MANATEE -- Manatee's guides for helping the uninsured enroll in a new federal health insurance program are frustrated because overwhelming demand on the government's national website has halted the process.
"It's just overwhelmed, a lot of people are showing interest in it," said Kimberly Durocher, 51, a long-time Bradenton resident who is among eight people hired through Manatee Rural Health Services Inc. to enroll the uninsured through the Affordable Care Act.
She has helped some to fill out portions of the application for the health insurance program, but software glitches at the government website, healthcare.gov, prevented their completion, she said.
"I'm jumping at the bit," said Durocher, hired and trained as a certified application specialist with the help of a $394,379 grant especially for the ballyhooed roll-out of the new program.
She works at the Lawton Chiles Children and Family Healthcare Center, 1515 26th Ave. E., Bradenton.
Similar problems with the federal health insurance exchanges -- an online marketplace where the uninsured are supposed to be able to buy health insurance -- were reported by insurance agents Monday.

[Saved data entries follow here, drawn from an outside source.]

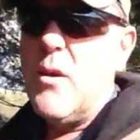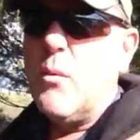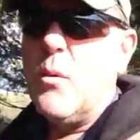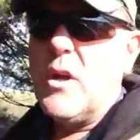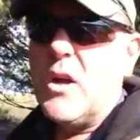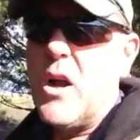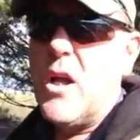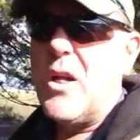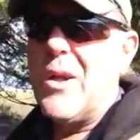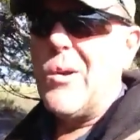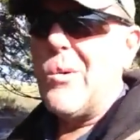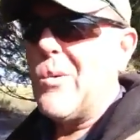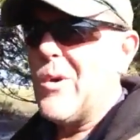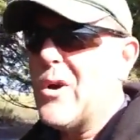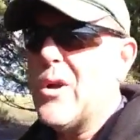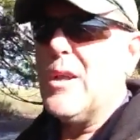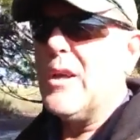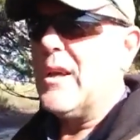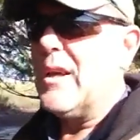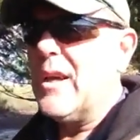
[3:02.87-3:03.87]
We call it a
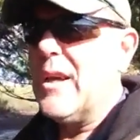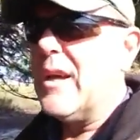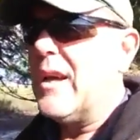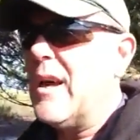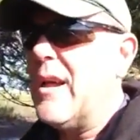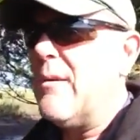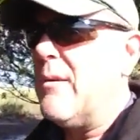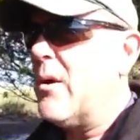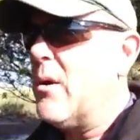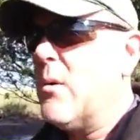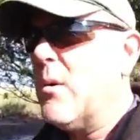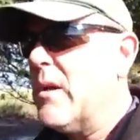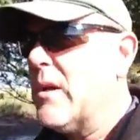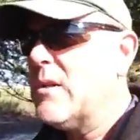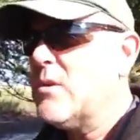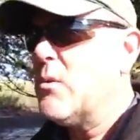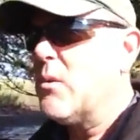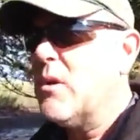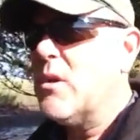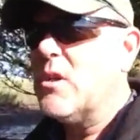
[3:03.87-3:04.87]
whirly gig. I don't know what
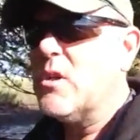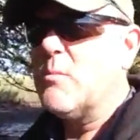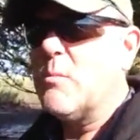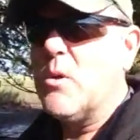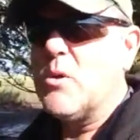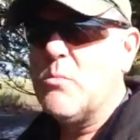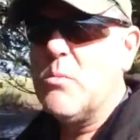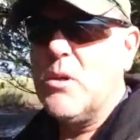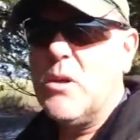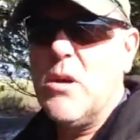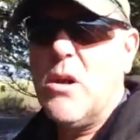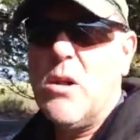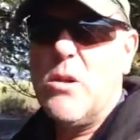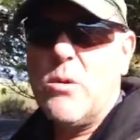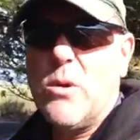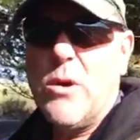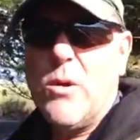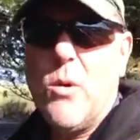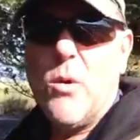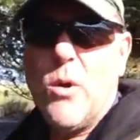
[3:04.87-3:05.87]
it's really supposed to be called,
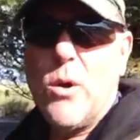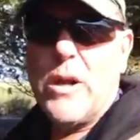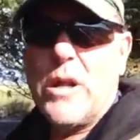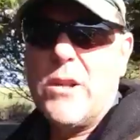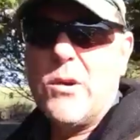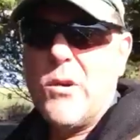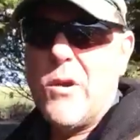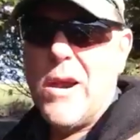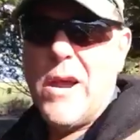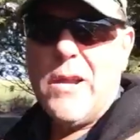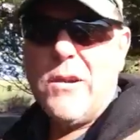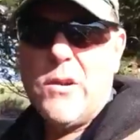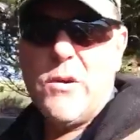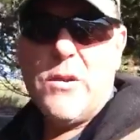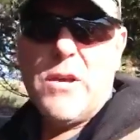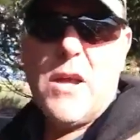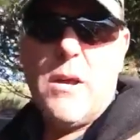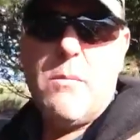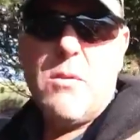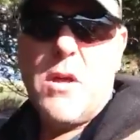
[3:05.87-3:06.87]
or an organ grinder
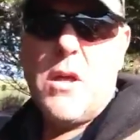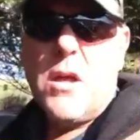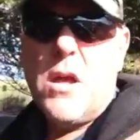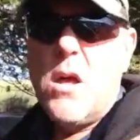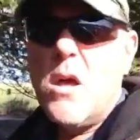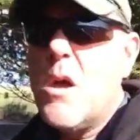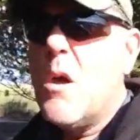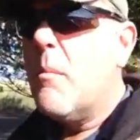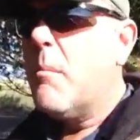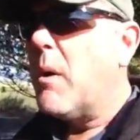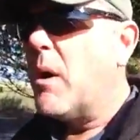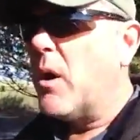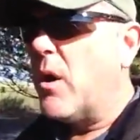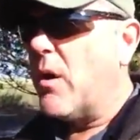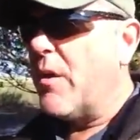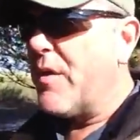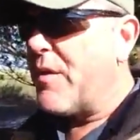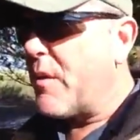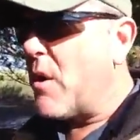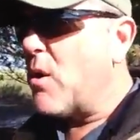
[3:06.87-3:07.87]
type thing. But
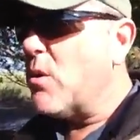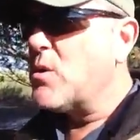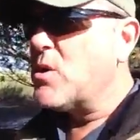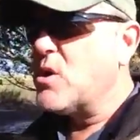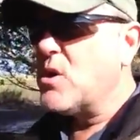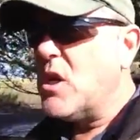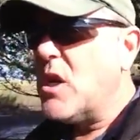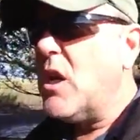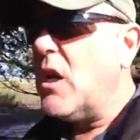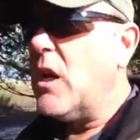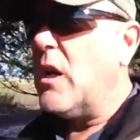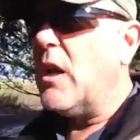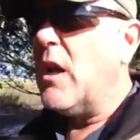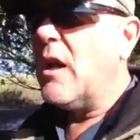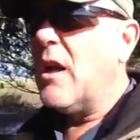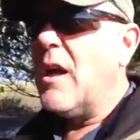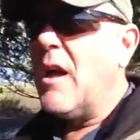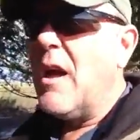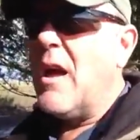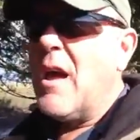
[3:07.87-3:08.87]
it'll throw seed.
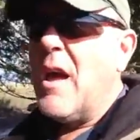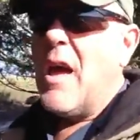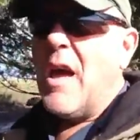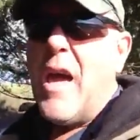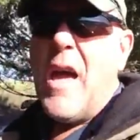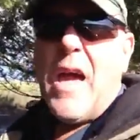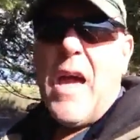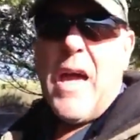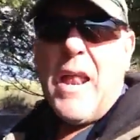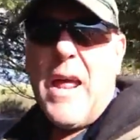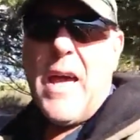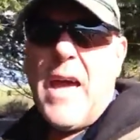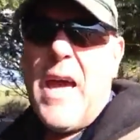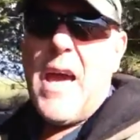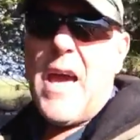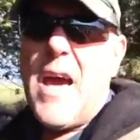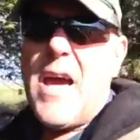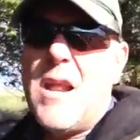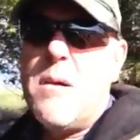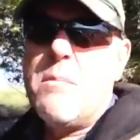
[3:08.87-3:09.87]
And I
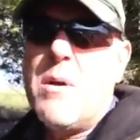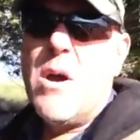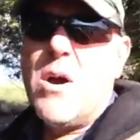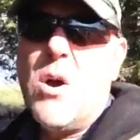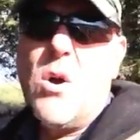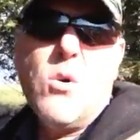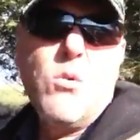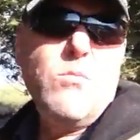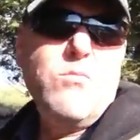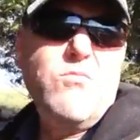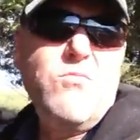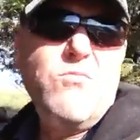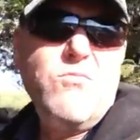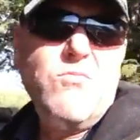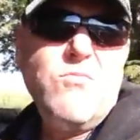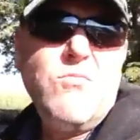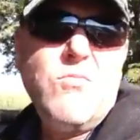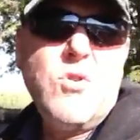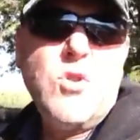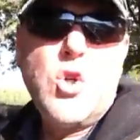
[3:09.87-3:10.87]
had about
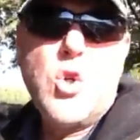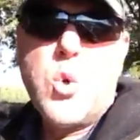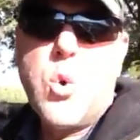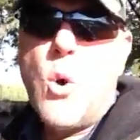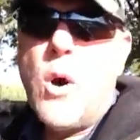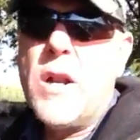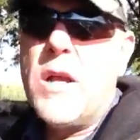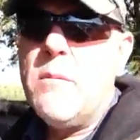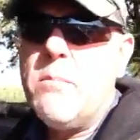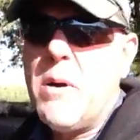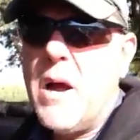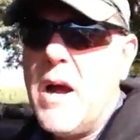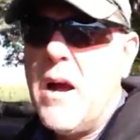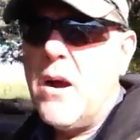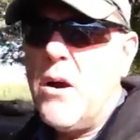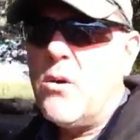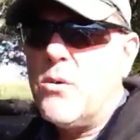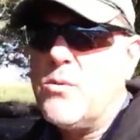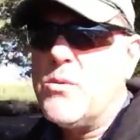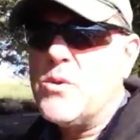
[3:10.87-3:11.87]
20
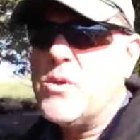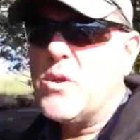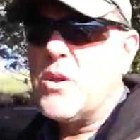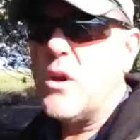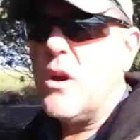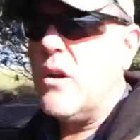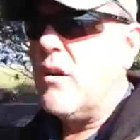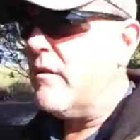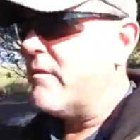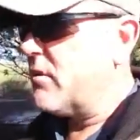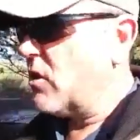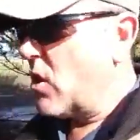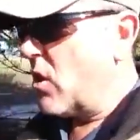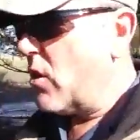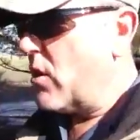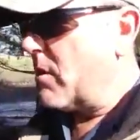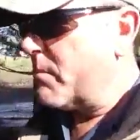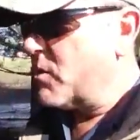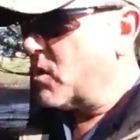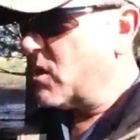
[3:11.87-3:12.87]
pounds of
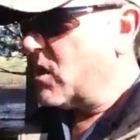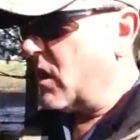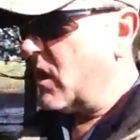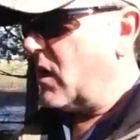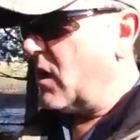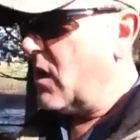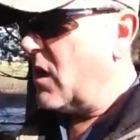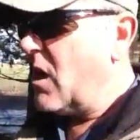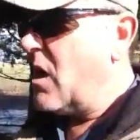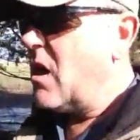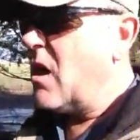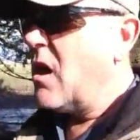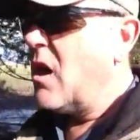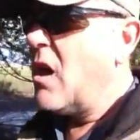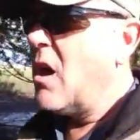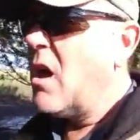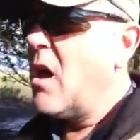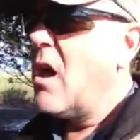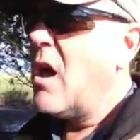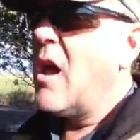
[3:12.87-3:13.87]
turnip seed.
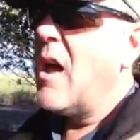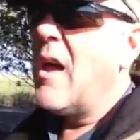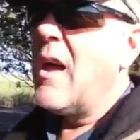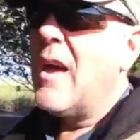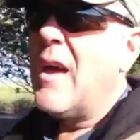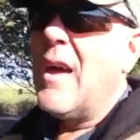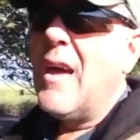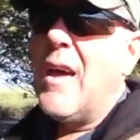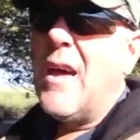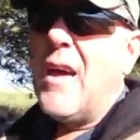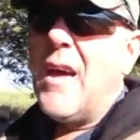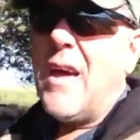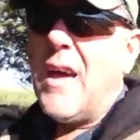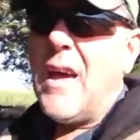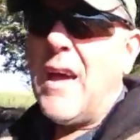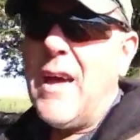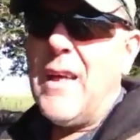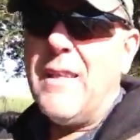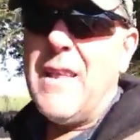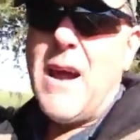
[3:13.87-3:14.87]

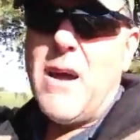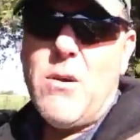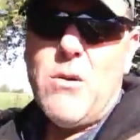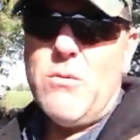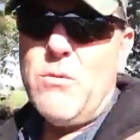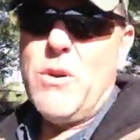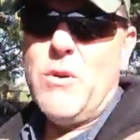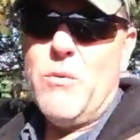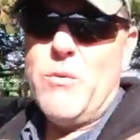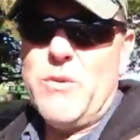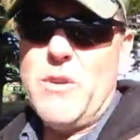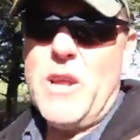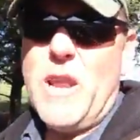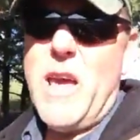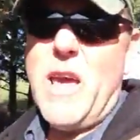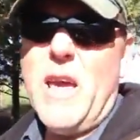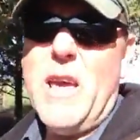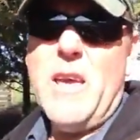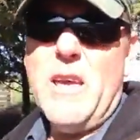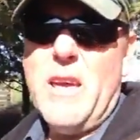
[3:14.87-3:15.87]
And now,
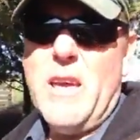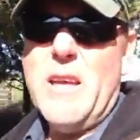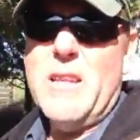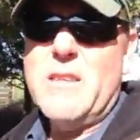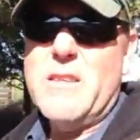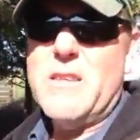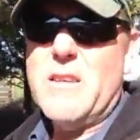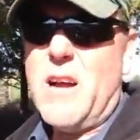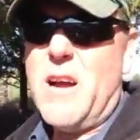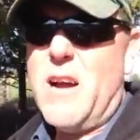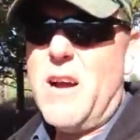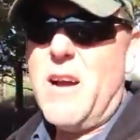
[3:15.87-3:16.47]
today, it's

"The exchange has not been available yet," said Gene Stracener, owner of National Health Insurance Agencies Inc., 840 Sixth Ave. W., a Bradenton insurance agency affiliated with the nonprofit health insurer Florida Blue, also known as Blue Cross/Blue Shield of Florida.
"I don't know why it's not available, but it's not available for our clients to use," he said. "We're working with individuals right now, and making sure they know there's still time, not to panic; they do have local agents to help, and as soon as it is back available, we'll be helping them personally with that."
The U.S. government website at https://localhelp.healthcare.gov/ listed organizations in nearby counties that provide guides to help enrollees, but it did not include a single Manatee County organization Monday.
The Manatee County Health Department is not allowing the specially trained guides called navigators on its premises in accordance with orders from state health officials in Tallahassee, said Administrator Dr. Jennifer Bencie. "They make the policies. We just follow them here," said Bencie.
Asked if she was disappointed to be left out of ground-breaking start of a national health reform, Bencie replied: "I don't make those policies, they're made in Tallahassee."
Navigators are supposed to help enroll people through the online marketplace, which opened Oct. 1.
A memo from the Florida Department of Health last month decreed navigators would not be allowed to help people on the grounds of county health departments, according to a report in The Miami Herald.
The order from Deputy Health Secretary C. Meade Grigg went out to 60 local health department directors across the state, the newspaper reported.
At the time, Grigg declined to comment, but health department spokeswoman Ashley Carr said there was a need for "clarity" and "a consistent message" across the agency, the newspaper said.
"Navigators are not acting on behalf of the Department of Health and this program has raised privacy concerns due to the consumer information that will be gathered for use in a federal database," Carr wrote in a statement published by the newspaper.
U.S. Health and Human Services Department spokesman Fabien Levy called the Florida directive "another blatant and shameful attempt to intimidate groups who will be working to inform Americans about their new health insurance options and help them enroll in coverage, just like Medicare counselors have been doing for years."
Some counties, such as neighboring Pinellas, allow navigators on the premises despite orders from Tallahassee, according to a report from the Tampa Bay Times.